Now take speaker design, the basic design of a speaker is a coil, a cone and a magnet all attached to the ‘basket’. It hasnt changed for decades. In the 40’s or 50’s a company came up with the idea to mount the magnet inside a plastic plug about the size of a hockey puck, then mount the coil and a screw hole on the opposite side. The invention was what became known as an audio transducer. Mount said device to a screw/stud and turn that surface into a speaker, was it innovative? Yes I believe so and so would most others.

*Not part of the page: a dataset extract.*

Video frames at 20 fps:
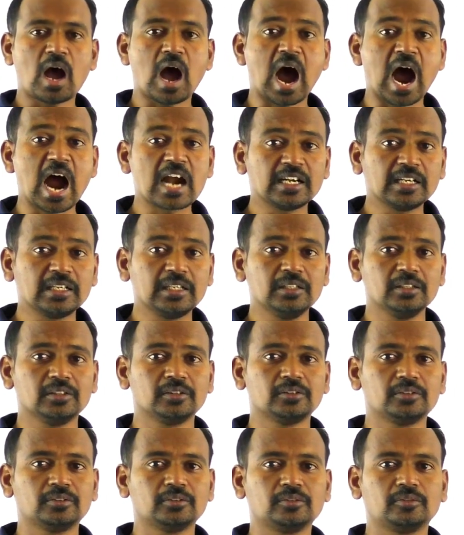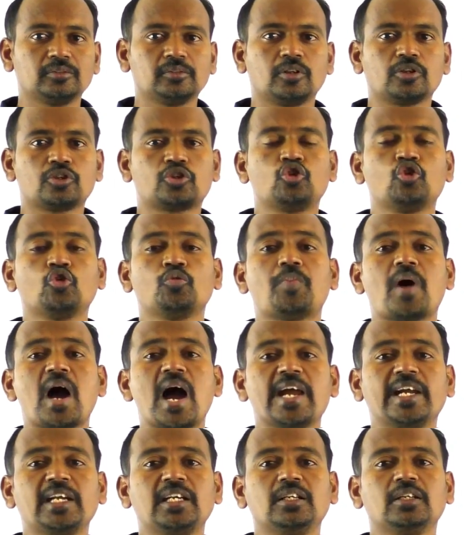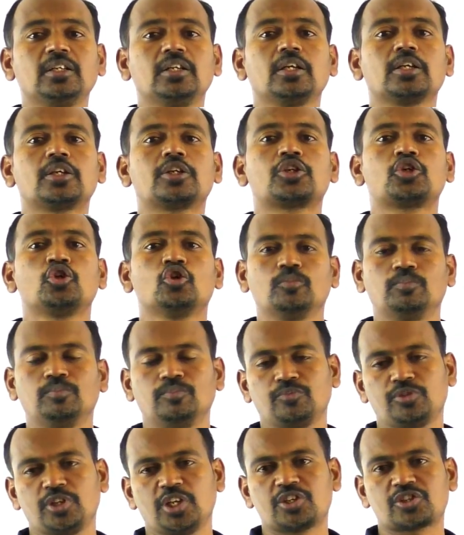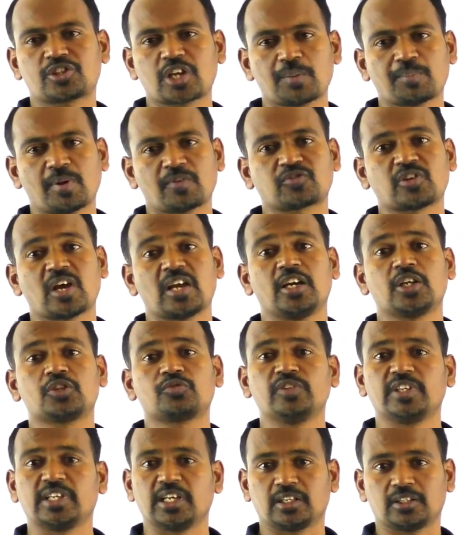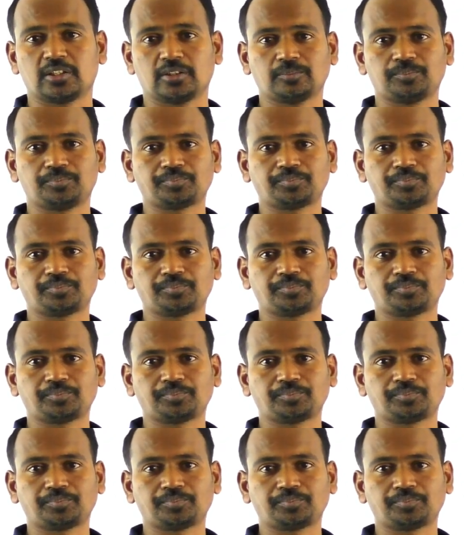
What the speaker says: and cuboid, cube. These type of solids we get.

Fast forward to a couple years back when some company produced something similar in design except instead of the screw boss mount configuration they used a suction cup. Was that innovative? Not at all. It was laptop AC adapter simply a new mounting that could have used prior art components to build it in a slightly different fashion. Did they get a patent? Yes they did I believe.

motie38 says:

Patents are/should be for devices, not software

I agree with Richard Ahlquist that patents should never have existed for software. In fact, as I understand it, software patents originally could not exist, but lawyers figured out how to get around the rule by describing the computer hardware within the patent itself, thus making it a “device”. Software is a set of instructions given to the computer device in a language it understands. Ultimately, computers understand binary, but we’ve managed to teach computers other languages closer to human language via translators which translate those languages, basic, c, fortran, c++, etc. into binary. But ultimately, software is a set of instructions given in a language. If I write a text book on accounting to teach a person how to perform accounting tasks, I cannot patent the textbook. I can copyright the textbook. The textbook is a set of instructions written in a language the person reading the book (hopefully) can understand. If I write an accounting program in c++, again, I’m writing a set of instructions to teach the recipient of those instructions how to perform accounting tasks. It’s just that in this case the instructions are for a computer instead of a person. But the knowledge and principles of accounting are the same. If I were instructing someone in France, the instructions need to be written in French. If for someone who’s language is English, then the instructions should be in English, and if for a computer, then in an appropriate computer language.
Since copyright is the standard method of legal protection for linguistic works, it should be the standard method for software. And since it’s already used for software, why should there be a second method of protection in the form of patents? There shouldn’t.